Eventually, she remembers a breaking point when people at parties thought it meant she was a DJ or played beats. This graduated to awareness and acceptance of artists intermixing different kinds of electronic music. “Even so, I’ve sat in curatorial festival meetings with people who say it can’t just be something plugged in (like an electric guitar) and purists who think live flute with looping isn’t electronic.”
It’s a world in which a complete symphonic score with electronic elements may have a full, live orchestra playing and recording it and another, a composer using only a midi and digitally generated sound to create and perform as a soloist a work of equal scale. “It’s almost like the term electronic music is watering down and not having a meaning because it’s too broad,” she concludes.

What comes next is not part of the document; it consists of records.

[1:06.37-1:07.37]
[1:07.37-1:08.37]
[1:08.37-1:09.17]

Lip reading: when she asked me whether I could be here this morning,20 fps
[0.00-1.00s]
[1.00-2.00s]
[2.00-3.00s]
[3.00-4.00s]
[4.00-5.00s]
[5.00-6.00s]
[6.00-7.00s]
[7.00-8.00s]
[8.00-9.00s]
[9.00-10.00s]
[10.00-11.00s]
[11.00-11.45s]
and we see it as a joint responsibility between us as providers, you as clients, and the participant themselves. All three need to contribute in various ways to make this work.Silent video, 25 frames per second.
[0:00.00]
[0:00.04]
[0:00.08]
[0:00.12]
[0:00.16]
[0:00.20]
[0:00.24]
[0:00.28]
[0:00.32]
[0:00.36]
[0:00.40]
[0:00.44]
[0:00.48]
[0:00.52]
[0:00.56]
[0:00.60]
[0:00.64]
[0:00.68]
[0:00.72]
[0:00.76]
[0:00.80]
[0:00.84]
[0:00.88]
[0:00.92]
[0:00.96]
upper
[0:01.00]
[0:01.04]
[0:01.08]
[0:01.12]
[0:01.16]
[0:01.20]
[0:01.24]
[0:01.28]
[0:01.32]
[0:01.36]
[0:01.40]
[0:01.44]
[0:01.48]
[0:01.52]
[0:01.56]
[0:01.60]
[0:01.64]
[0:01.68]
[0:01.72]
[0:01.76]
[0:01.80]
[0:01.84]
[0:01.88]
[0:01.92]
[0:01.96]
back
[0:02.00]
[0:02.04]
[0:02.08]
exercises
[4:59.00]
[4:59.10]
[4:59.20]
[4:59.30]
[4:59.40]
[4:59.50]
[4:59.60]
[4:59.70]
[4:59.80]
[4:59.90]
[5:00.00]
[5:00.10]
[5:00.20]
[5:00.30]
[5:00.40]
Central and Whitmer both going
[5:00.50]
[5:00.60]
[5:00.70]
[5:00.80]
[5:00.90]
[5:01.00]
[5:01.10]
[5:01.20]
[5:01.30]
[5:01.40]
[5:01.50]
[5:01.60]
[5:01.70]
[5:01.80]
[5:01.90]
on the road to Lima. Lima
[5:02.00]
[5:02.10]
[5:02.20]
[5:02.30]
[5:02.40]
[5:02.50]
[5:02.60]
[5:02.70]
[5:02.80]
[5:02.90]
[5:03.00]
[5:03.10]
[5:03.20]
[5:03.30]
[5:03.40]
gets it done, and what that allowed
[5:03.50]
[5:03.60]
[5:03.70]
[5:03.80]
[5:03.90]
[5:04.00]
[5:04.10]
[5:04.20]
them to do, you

Which is not to say that deep listening to electronic music is something the general 21st century audience has abandoned. “Access has broadened. More types of people are being allowed in the doors of…people use it, but I hate the term ‘music industry.’ I don’t know what it means. I’m not a cog in an industry, and it draws up images of the pop music industry. The world I function in is the crossroads of experimental music and music makers and the classical music world.”
She sees walls dissolving, with major classical music organizations embracing crossover in the kinds of people who are involved. “There’s greater diversity in people getting commissions and getting featured. I think it’s not an accident. It’s sometimes being done in a naïve way, but it’s still good the doors that were locked down hard against anything other than mainstream classical music are opening, and they’re clamoring for diverse voices. It’s culturally, racially or gender-wise, less of a monolith.”
And now, if she can resist the siren call from people clamoring for new works written for others, I’m hoping Ms. Z will get busy creating some serious, solo, polyglotting compositions.